What Exactly is the Graham Number?
The Graham number is a fair valuation metric representing the maximum amount a defensive investor, typically one with a passive approach to investments, is willing to pay to purchase a stock. If a stock is trading below its Graham number, it is considered undervalued.
The formula to calculate the Graham number involves two crucial financial indicators: Earnings Per Share (EPS) and Book Value Per Share (BVPS). This approach was derived from Benjamin Graham’s principle of ‘moderate price to assets ratio,’ where a stock’s current price should not exceed the book value multiplied by 1.5.

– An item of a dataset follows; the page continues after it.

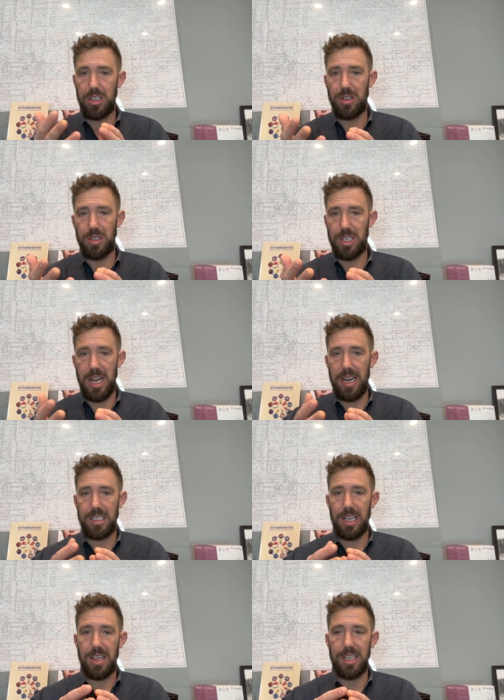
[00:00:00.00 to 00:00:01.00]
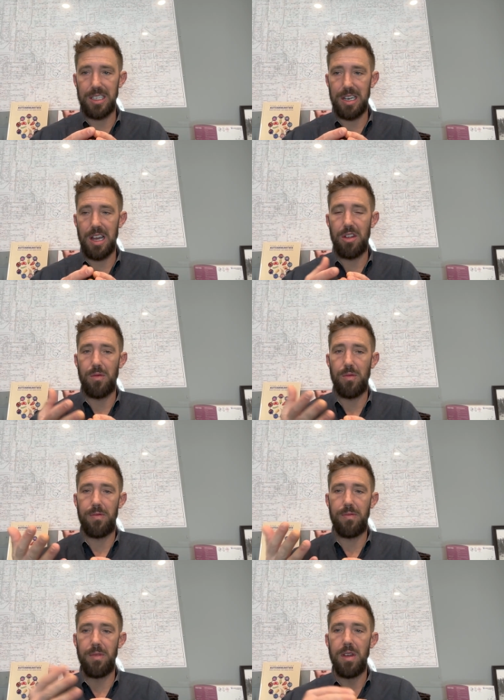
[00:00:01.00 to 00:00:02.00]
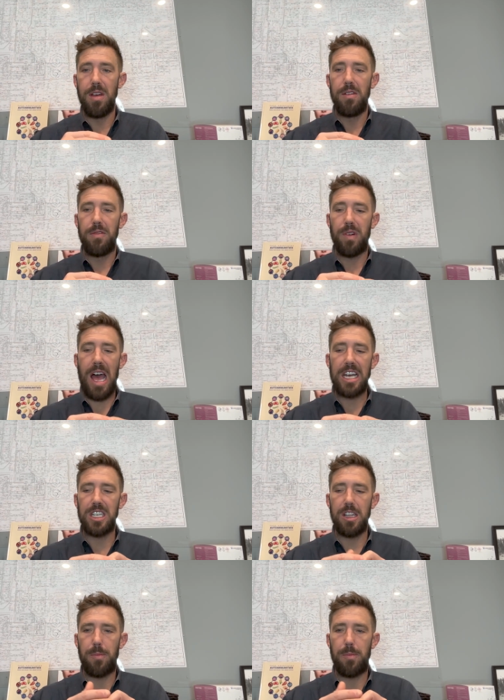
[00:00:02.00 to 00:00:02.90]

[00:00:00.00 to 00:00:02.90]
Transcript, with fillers: So genetics, I think, is another flash in the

The Graham Number Formula:
The Graham number = sqrt(22.5 * EPS * BVPS)
Where:
- Earnings Per Share (EPS) = Net income ÷ No. of outstanding shares
- Book Value Per Share (BVPS) = Shareholder’s equity ÷ No. of shares outstanding
- 22.5 is based on Graham’s assumption that an undervalued stock’s price-to-earnings ratio (PE ratio) should not exceed 15, and the price-to-book ratio (PB ratio) should not exceed 1.5.
However, it’s important to note that this formula is not suitable for companies running in losses or those in asset-light industries. Furthermore, the price-to-earning ratio and the price-to-book ratio should not exceed 15 and 1.5, respectively, for the formula to be applicable.
Applying the Graham Number: An Example
Let’s consider an example to understand how the Graham number is used. If a company’s earnings are INR 40,00,000, shareholders’ equity is INR 600,000, and outstanding shares are 500,000, the Graham number would be calculated as follows:
- Earnings Per Share (EPS) = 40,00,000 ÷ 5,00,000 = INR 8
- Book Value Per Share (BVPS) = 6,00,000 ÷ 5,00,000 = INR 1.2
- Graham Number = sqrt(22.5 * 8 * 1.2) ≈ INR 14.6969
In this scenario, if the stock is trading below INR 14.6969, it is considered undervalued and a potential buy. On the other hand, a stock trading above this value is seen as overvalued and should be approached with caution.
In conclusion, the Graham number remains a valuable tool for investors seeking undervalued stocks in asset-based businesses. However, it should always be used in conjunction with a comprehensive analysis of other factors like management quality, sector analysis, and overall financial health of the target company.